Non più solo tentativi di mitigazione del cambiamento climatico, ma anche strategie di adattamento alla nuova realtà. E’ questo il cambio di paradigma proposto dall’Accordo di Parigi del dicembre 2015, su cui anche l’Italia si sta impegnando, e di cui si è discusso oggi al Festival del Giornalismo di Perugia, in un panel organizzato dall’associazione dei giornalisti ex frequentatori della scuola del capoluogo umbro.

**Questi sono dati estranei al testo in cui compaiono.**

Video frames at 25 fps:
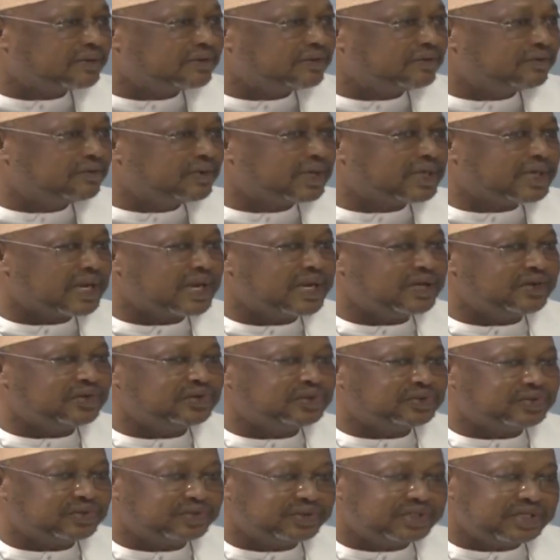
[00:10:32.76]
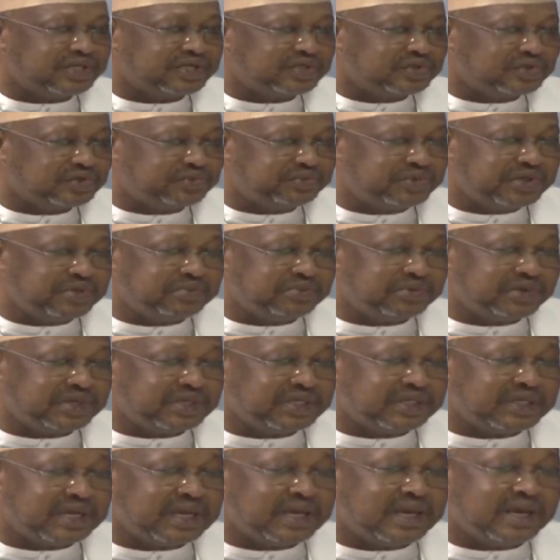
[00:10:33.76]
what I used to say to people
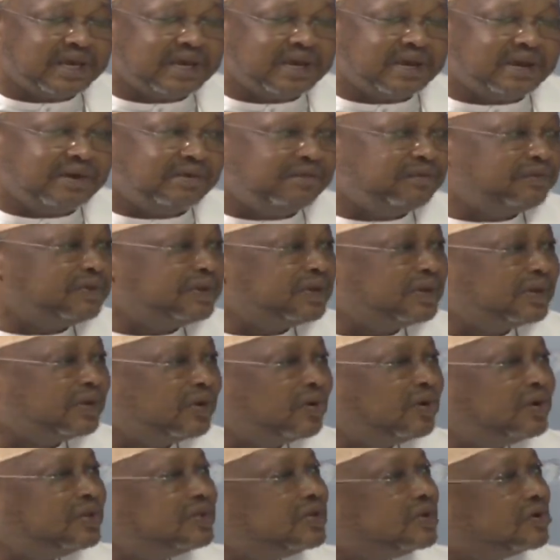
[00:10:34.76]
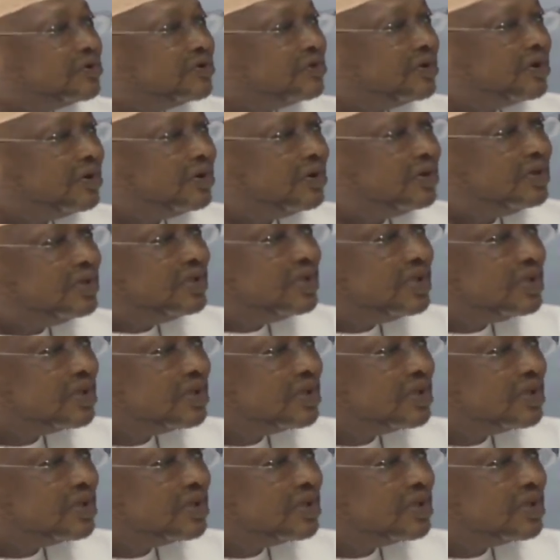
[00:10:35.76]
is that all the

La riduzione dei gas serra è ancora fondamentale, ma dobbiamo prendere atto che i cambiamenti climatici sono già in atto – hanno raccontato le ricercatrici dell’università Cà Foscari di Venezia, Enrica De Cian ed Elisa Calliari – con rischio desertificazione al centrosud, scomparsa dell’ecosistema montano dalle quote più basse e relativi danni, anche economici. Per questo l’Italia ha adottato una “strategia nazionale di adattamento”, anche se il piano dettagliato è ancora in attesa di approvazione. Ogni territorio ha infatti bisogno di interventi differenziati, ma ci sono delle costanti come la rinaturalizzazione dei corsi d’acqua per prevenire le alluvioni e il passaggio all’irrigazione a pioggia per risparmiare acqua. La sfida del XXI secolo sarà quella di integrare le politiche di adattamento con la riduzione del rischio e lo sviluppo sostenibile, che al momento parlano linguaggi in gran parte differenti.

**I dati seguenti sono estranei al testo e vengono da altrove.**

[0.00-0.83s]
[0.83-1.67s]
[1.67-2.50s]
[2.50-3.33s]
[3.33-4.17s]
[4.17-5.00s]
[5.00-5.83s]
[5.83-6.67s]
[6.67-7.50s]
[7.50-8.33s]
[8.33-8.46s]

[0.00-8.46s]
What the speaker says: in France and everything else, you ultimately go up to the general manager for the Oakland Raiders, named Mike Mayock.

Se la scienza ha problemi a mettere a sistema i nuovi progetti con quelli consolidati, in Italia la divisione in tante parti delle competenze amministrative è una tradizione di antichissima data. Per cercare di superarla la Presidenza del Consiglio ha istituito nel 2014 una struttura di missione – dal nome complesso ma meglio nota come “Italia sicura” – che è decaduta per legge insieme al governo Gentiloni, ma che il suo successore potrebbe riconfermare, come ha spiegato il suo attuale dirigente Michele Torsello, secondo cui più che un problema di soldi – 12 miliardi di euro sono già disponibili – quelli che davvero mancano sono i progetti di qualità, soprattutto per responsabilità delle Regioni: in particolare della Sicilia, che non ha fatto buon uso dei fondi ricevuti per contrastare la siccità.

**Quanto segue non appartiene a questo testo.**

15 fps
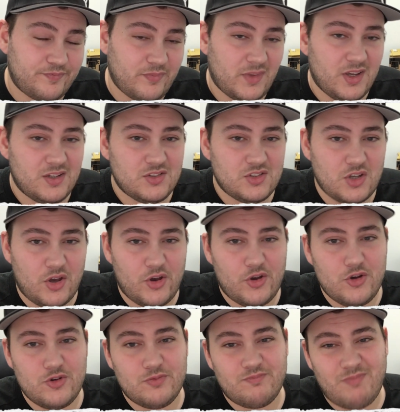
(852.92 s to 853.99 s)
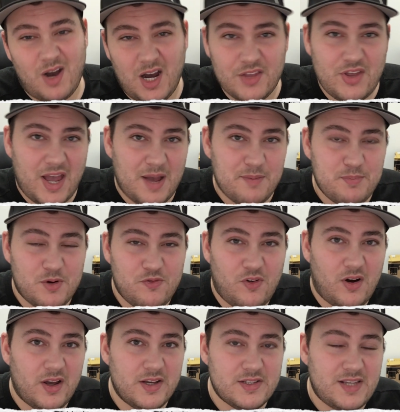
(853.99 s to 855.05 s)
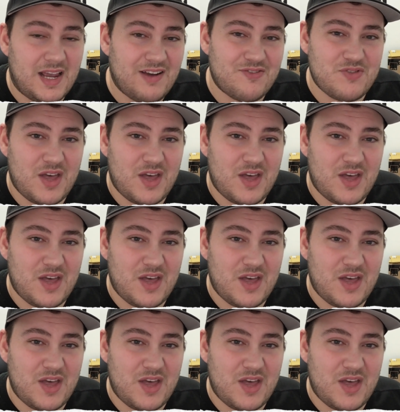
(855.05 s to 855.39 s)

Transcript: So other amplifiers have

Ancora più ottimista l’approccio del giornalista e divulgatore scientifico Marco Merola, che ha illustrato il progetto “Adaptation”, raccontando come il governo dei Paesi Bassi e la comunità scientifica olandese – integrata da colleghi stranieri, tra cui una giovane ricercatrice italiana – siano già al lavoro per riprendere la loro secolare lotta contro il mare. L’unica differenza rispetto al passato è che al posto delle dighe di cemento armato, che hanno un forte impatto sugli ecosistemi, la nuova «economia dell’adattamento» sperimenta tecniche naturali, come la trasformazione in frangiflutti dei fanghi scavati dai fondali del porto di Rotterdam o fattorie che riescono ad utilizzare l’acqua salata per le coltivazioni.
Al termine del panel, sono stati premiati i vincitori del premio “Nunzio Bassi” – primo coordinatore dei corsi della scuola di giornalismo di Perugia – riservato agli allievi dei master riconosciuti dall’Ordine. Quest’anno il tema del concorso erano i cambiamenti climatici e sono stati proprio gli attuali praticanti della scuola umbra a far man bassa di premi, vincendo con un webdoc di Giulia Bianconi, Camilla Orsini e Chiara Sivori e conquistando anche la menzione d’onore “Dante Ciliani” con Nicolò Canonico e Chiara Sivori. A Salvatore Tropea della Lumsa di Roma è andato invece il 2° posto assoluto.